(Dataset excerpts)
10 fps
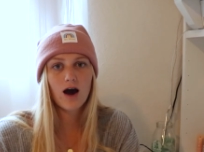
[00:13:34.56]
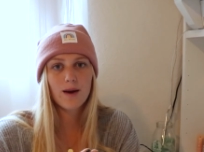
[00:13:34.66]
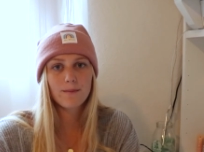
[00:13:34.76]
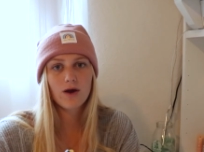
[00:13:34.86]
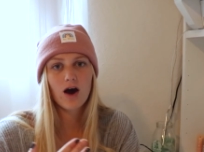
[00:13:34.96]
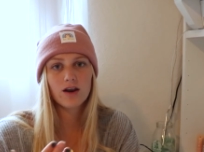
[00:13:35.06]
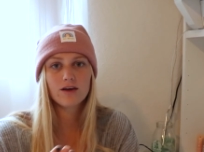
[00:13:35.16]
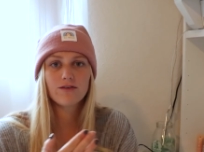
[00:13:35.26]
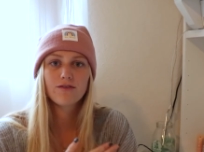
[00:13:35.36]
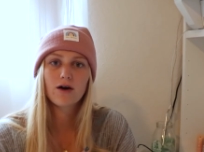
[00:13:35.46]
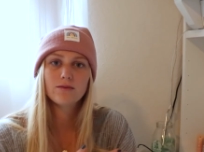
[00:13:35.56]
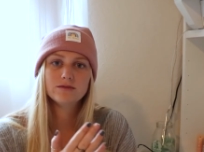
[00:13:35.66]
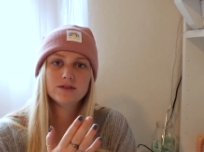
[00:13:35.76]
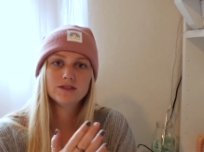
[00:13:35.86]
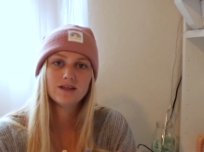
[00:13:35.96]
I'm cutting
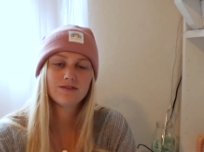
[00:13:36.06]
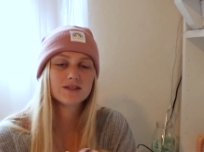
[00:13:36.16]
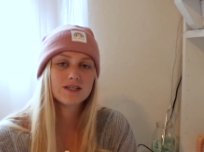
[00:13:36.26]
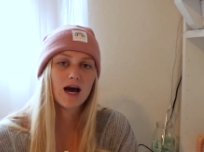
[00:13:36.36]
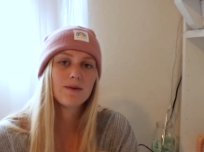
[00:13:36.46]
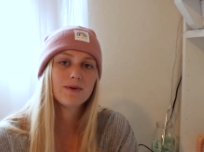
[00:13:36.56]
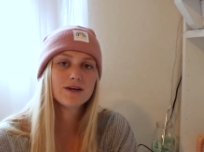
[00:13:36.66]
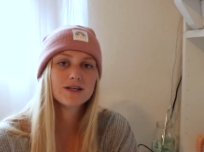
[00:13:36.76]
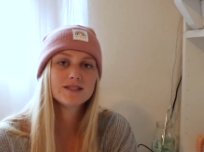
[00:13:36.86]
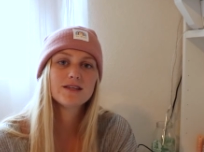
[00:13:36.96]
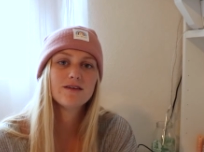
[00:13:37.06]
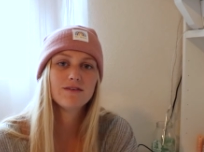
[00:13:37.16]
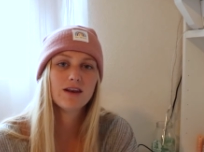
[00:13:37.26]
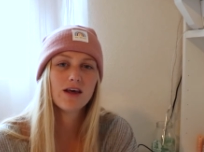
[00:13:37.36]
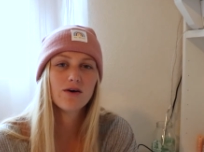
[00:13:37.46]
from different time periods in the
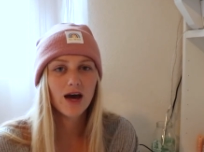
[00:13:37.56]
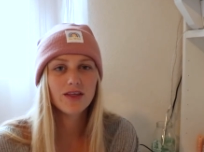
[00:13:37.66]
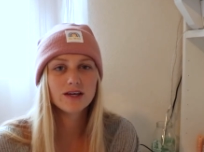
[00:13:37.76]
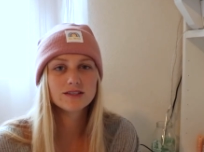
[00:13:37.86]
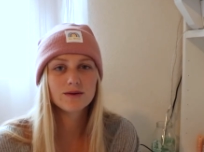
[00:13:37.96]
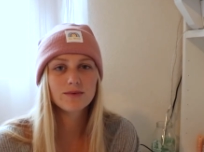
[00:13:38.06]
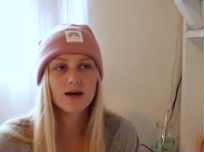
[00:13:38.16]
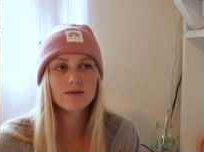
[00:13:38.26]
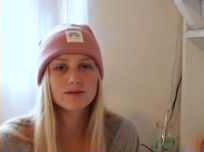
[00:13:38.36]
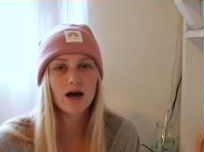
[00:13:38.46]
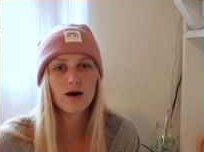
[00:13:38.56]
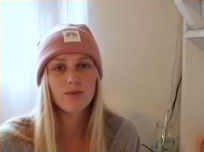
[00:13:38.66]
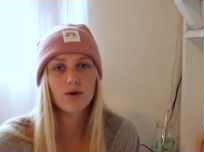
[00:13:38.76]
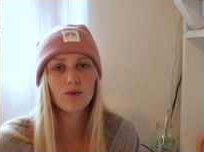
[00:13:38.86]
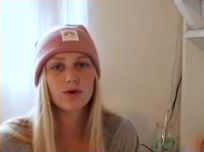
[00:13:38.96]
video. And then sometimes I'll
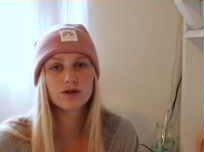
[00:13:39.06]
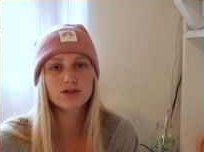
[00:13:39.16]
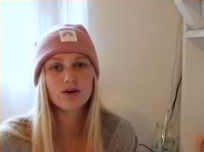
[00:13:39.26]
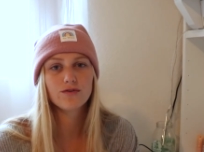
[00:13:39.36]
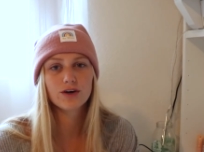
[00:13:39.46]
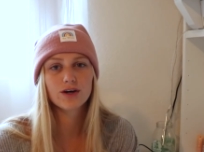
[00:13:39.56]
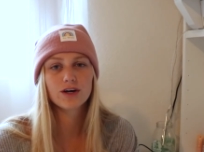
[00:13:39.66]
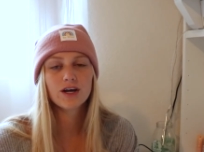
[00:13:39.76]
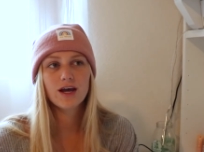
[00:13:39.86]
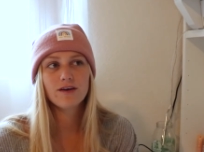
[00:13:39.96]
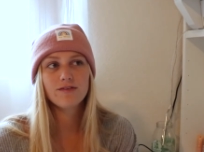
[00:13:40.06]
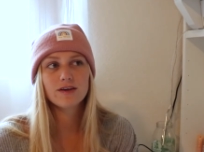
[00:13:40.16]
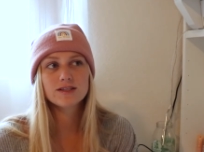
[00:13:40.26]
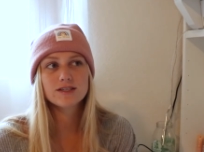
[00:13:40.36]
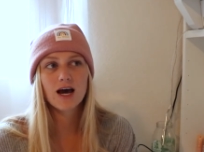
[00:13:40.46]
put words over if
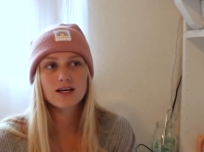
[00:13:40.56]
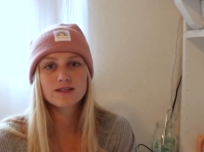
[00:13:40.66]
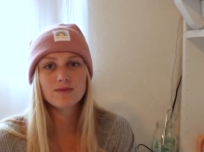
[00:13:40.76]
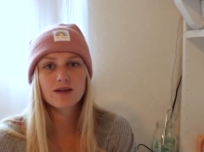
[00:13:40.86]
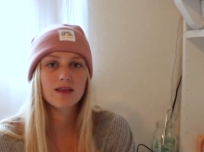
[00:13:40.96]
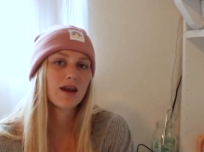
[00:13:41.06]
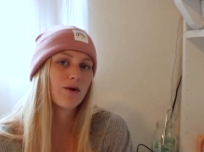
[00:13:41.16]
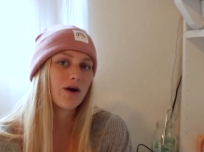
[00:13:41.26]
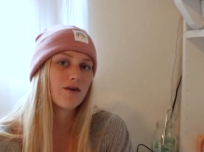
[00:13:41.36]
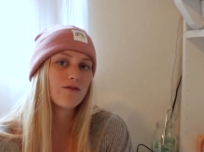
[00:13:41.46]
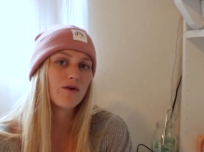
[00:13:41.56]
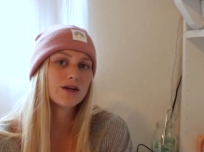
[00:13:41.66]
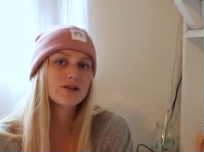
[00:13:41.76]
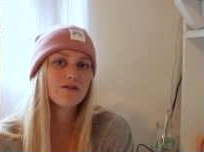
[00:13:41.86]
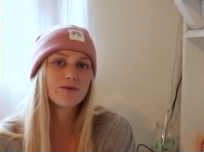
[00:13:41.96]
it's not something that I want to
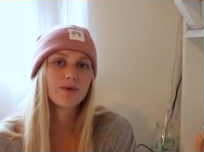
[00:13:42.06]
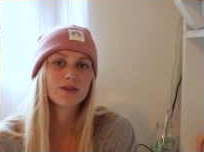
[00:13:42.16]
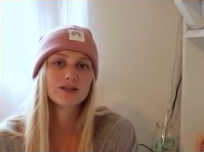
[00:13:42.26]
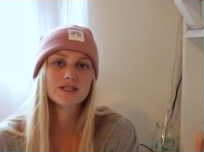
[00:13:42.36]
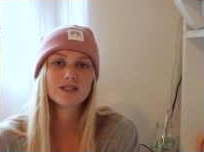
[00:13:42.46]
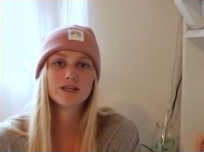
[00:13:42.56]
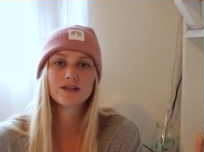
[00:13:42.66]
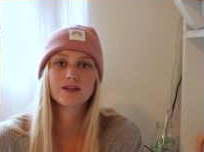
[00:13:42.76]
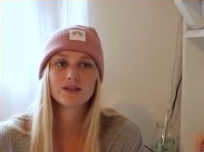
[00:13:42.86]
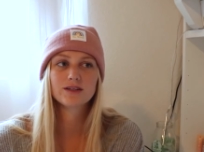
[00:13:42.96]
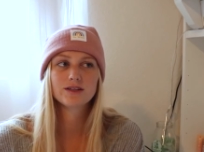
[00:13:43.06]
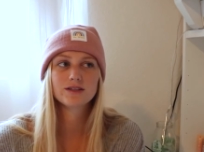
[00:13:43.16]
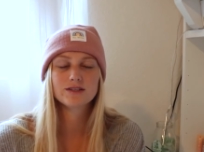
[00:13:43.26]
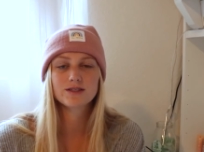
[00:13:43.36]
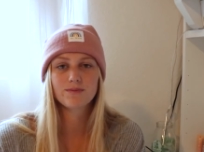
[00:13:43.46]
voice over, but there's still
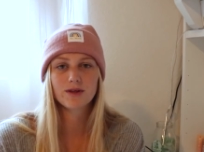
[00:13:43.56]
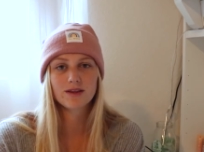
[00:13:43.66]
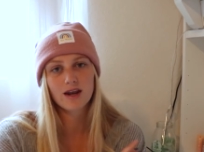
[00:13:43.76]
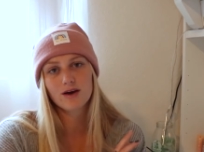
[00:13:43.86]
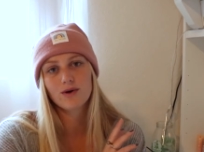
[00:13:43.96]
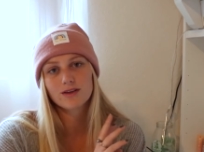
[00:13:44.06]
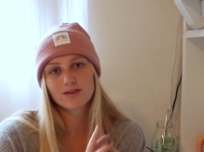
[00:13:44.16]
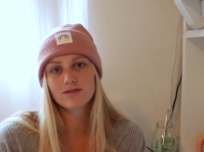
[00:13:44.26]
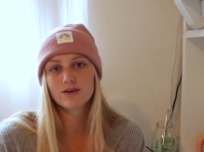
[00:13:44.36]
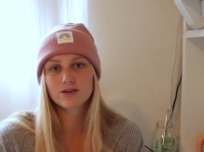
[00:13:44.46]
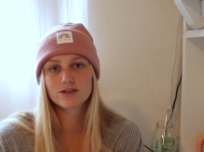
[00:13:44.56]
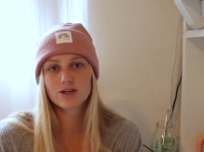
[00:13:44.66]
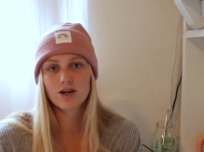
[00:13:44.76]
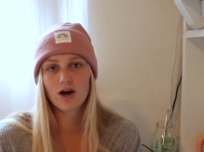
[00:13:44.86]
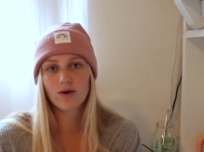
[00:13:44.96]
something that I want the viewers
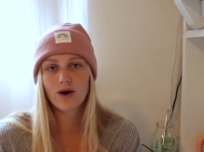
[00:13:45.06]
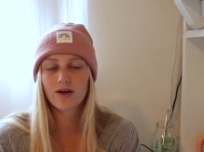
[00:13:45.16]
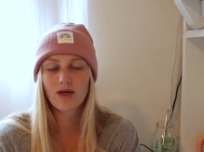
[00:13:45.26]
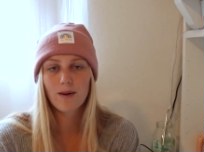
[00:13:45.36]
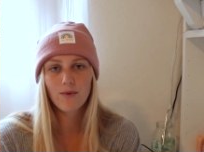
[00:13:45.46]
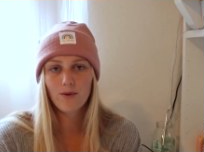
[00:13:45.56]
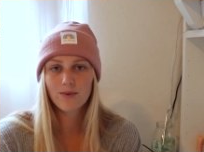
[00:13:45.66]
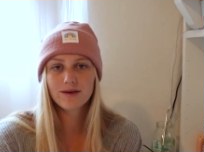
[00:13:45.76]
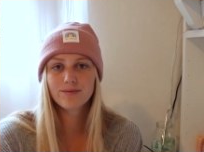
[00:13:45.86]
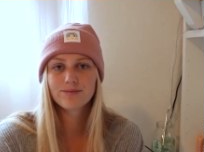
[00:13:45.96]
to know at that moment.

--

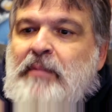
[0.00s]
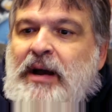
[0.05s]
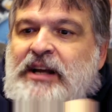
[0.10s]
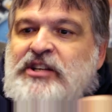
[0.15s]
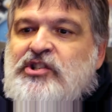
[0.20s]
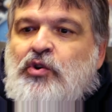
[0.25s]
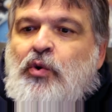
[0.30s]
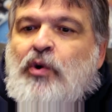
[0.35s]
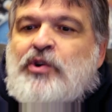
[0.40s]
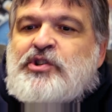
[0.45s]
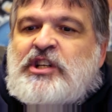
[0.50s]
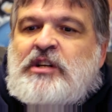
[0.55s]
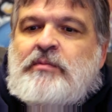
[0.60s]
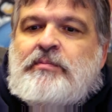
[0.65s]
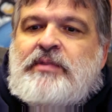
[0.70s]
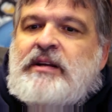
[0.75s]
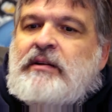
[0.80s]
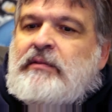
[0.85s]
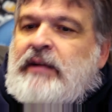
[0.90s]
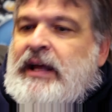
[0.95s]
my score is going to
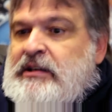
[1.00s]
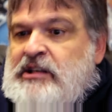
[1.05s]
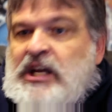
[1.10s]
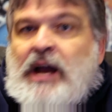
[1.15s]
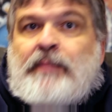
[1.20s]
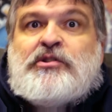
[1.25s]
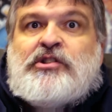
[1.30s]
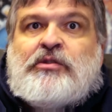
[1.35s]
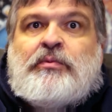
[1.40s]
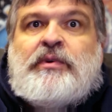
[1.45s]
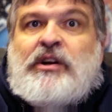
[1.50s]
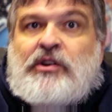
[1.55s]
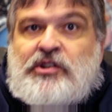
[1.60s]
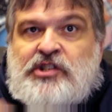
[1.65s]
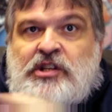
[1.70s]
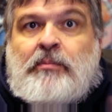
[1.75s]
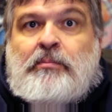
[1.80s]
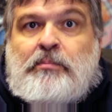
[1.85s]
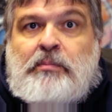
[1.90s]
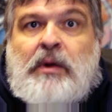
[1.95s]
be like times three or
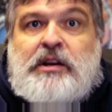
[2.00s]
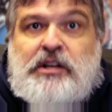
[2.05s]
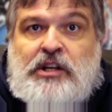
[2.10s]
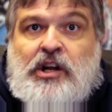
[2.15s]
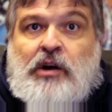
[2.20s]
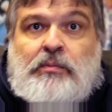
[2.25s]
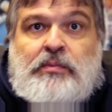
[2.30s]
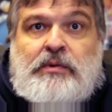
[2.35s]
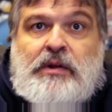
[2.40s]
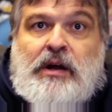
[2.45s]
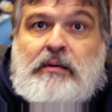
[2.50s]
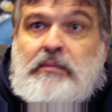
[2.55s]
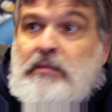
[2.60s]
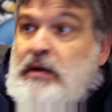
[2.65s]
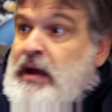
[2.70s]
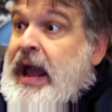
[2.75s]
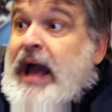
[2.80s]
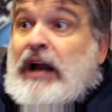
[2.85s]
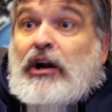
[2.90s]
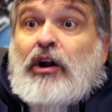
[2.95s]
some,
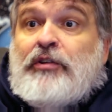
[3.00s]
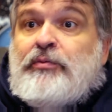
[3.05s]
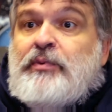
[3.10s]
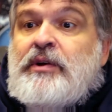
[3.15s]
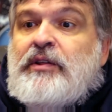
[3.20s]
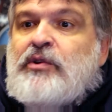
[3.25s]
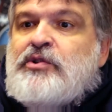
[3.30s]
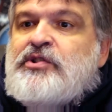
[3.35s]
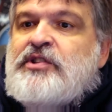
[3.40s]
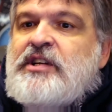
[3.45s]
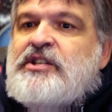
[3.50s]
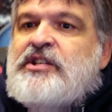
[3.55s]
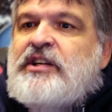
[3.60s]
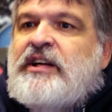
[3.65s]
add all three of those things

* * *

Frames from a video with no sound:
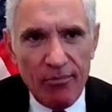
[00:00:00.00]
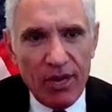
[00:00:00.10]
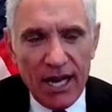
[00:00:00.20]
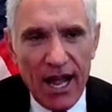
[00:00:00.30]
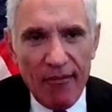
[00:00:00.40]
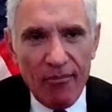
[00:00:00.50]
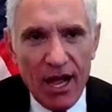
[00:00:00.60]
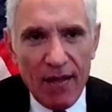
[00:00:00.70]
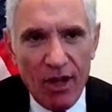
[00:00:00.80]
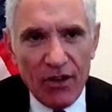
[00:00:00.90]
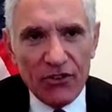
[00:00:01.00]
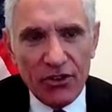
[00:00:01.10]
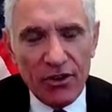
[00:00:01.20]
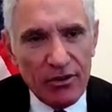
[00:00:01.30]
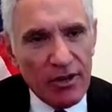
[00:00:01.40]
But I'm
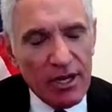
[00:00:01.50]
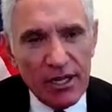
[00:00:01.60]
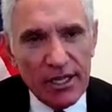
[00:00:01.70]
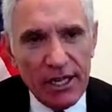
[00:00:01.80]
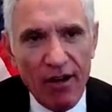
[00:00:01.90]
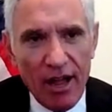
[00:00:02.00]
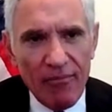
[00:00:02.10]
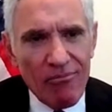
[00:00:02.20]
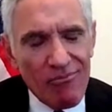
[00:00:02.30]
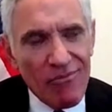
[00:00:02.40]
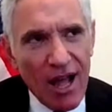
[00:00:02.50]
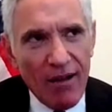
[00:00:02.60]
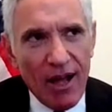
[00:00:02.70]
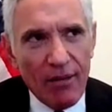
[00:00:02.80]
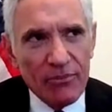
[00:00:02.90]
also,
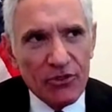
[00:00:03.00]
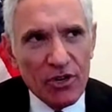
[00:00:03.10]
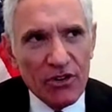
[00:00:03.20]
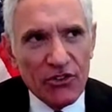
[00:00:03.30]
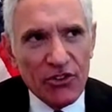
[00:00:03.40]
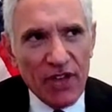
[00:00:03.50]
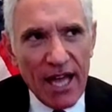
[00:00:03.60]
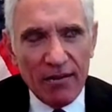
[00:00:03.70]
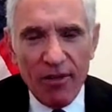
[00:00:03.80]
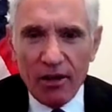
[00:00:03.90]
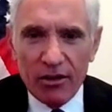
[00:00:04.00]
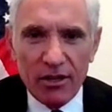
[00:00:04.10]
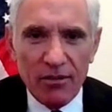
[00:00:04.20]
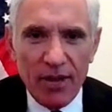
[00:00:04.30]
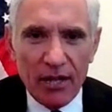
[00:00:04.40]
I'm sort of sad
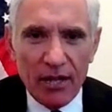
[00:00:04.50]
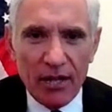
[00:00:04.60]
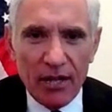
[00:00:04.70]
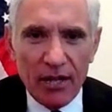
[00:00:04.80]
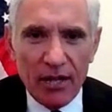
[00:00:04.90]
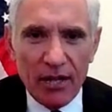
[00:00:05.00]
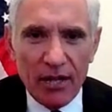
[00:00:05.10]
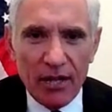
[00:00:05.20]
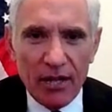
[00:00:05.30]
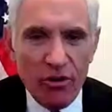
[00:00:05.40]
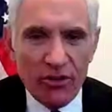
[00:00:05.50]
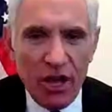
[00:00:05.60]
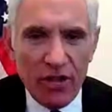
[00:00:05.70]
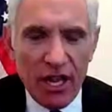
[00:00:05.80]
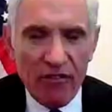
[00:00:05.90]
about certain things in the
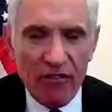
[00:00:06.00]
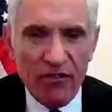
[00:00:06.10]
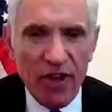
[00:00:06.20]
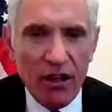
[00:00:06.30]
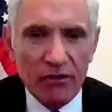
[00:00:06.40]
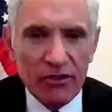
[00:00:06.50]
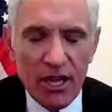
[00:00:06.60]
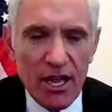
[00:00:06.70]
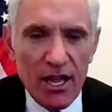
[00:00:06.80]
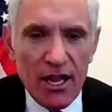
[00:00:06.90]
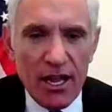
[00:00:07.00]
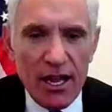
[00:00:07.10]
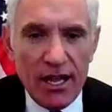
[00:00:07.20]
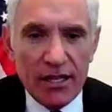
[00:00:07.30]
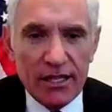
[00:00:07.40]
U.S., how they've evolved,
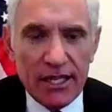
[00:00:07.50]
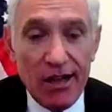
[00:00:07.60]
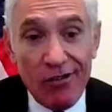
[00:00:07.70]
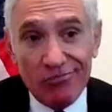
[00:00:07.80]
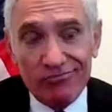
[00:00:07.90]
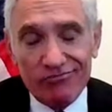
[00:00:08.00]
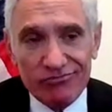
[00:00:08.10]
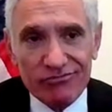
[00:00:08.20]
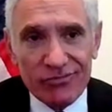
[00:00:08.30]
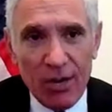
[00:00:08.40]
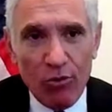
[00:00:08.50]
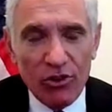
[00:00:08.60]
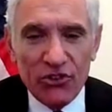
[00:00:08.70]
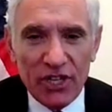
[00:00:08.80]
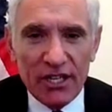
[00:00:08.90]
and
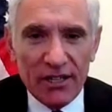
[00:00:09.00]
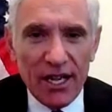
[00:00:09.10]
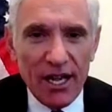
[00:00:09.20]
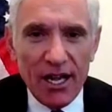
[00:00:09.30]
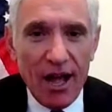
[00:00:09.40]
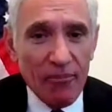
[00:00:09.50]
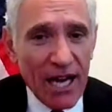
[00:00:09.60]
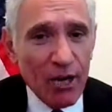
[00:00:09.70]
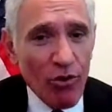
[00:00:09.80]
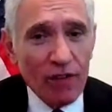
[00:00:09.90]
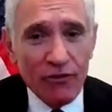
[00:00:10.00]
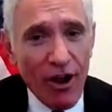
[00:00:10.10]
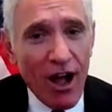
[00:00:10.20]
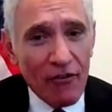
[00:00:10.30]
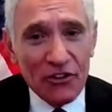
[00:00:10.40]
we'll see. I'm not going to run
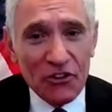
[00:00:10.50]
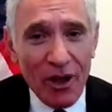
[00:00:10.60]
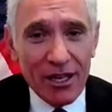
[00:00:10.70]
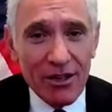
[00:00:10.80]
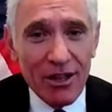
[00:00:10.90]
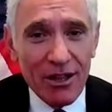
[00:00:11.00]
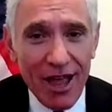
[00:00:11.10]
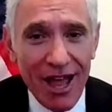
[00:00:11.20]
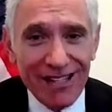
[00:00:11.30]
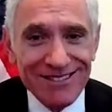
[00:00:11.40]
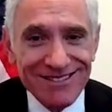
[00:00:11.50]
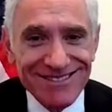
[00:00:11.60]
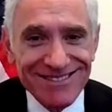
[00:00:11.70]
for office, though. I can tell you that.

WHAT TO PRODUCE: Starting at the line with "[00:13:39.36]" in the entries above, write out every line exactly until the line with "[00:13:43.16]" has been written. Include no pictures and nothing more.

RESPONSE TO THE EXERCISE:
[00:13:39.36]
[00:13:39.46]
[00:13:39.56]
[00:13:39.66]
[00:13:39.76]
[00:13:39.86]
[00:13:39.96]
[00:13:40.06]
[00:13:40.16]
[00:13:40.26]
[00:13:40.36]
[00:13:40.46]
put words over if
[00:13:40.56]
[00:13:40.66]
[00:13:40.76]
[00:13:40.86]
[00:13:40.96]
[00:13:41.06]
[00:13:41.16]
[00:13:41.26]
[00:13:41.36]
[00:13:41.46]
[00:13:41.56]
[00:13:41.66]
[00:13:41.76]
[00:13:41.86]
[00:13:41.96]
it's not something that I want to
[00:13:42.06]
[00:13:42.16]
[00:13:42.26]
[00:13:42.36]
[00:13:42.46]
[00:13:42.56]
[00:13:42.66]
[00:13:42.76]
[00:13:42.86]
[00:13:42.96]
[00:13:43.06]
[00:13:43.16]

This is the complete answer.